Il punto che, personalmente, mi interessa, però, è un altro ed è strettamente politico: questo pontefice saprà affrontare con forza un’opera di rinnovamento della Chiesa sul piano dell’attenzione ai poveri, dello spostamento verso le periferie, lontano dagli sfarzi, al fianco di chi reclama giustizia sociale e riscatto? Ci vuole una Chiesa che possa rimettere in discussione il disegno economico del mondo, combattendo il modello capitalista soprattutto in quei territori in cui si nutre della vita di migliaia di donne e uomini dimenticati dal mondo. I diritti umani, la ridiscussione del modello di economia globale, l’accoglienza, l’apertura alle migrazioni, la lotta al razzismo, il rifiuto della guerra, la condanna dei regimi autoritari e di quelle parti della Chiesa che li hanno sostenuti, la fine dell’ingerenza sulla vita politica degli stati sovrani, l’opposizione allo sfruttamento delle risorse in Africa.

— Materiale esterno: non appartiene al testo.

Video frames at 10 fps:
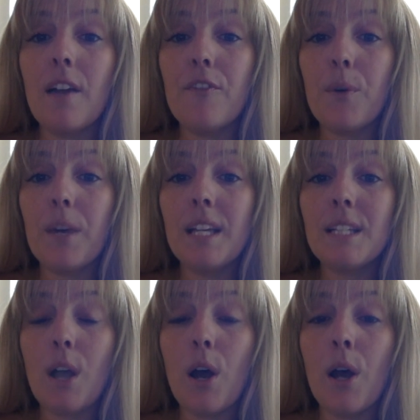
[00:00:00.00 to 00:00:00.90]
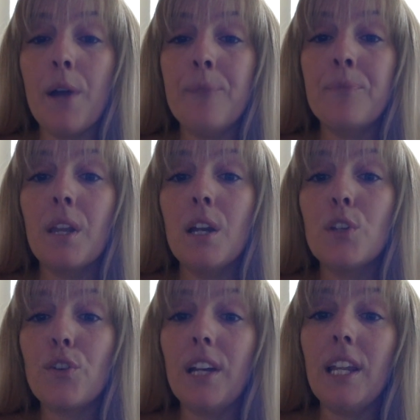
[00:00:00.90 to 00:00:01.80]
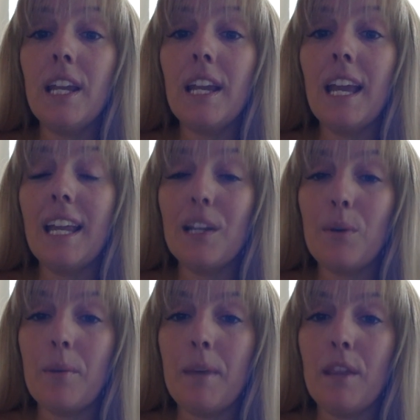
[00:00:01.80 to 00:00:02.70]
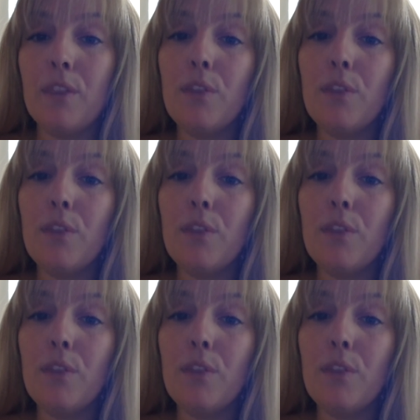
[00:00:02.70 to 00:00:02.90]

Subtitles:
focus on training and equipment.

La sfida è immensa e per combatterla ci vuole un cambio di direzione. Un voto di umiltà e di povertà nel nome di quel santo a cui il pontefice ha dedicato il proprio nome. Al di là di tutti i discorsi sulle ambiguità o sui conservatorismi religiosi. La vera sfida, in questi tempi, si gioca sul piano politico mondiale. Aspettiamo di vedere come Francesco ha intenzione di vincerla o quantomeno se vuol provare a giocarla.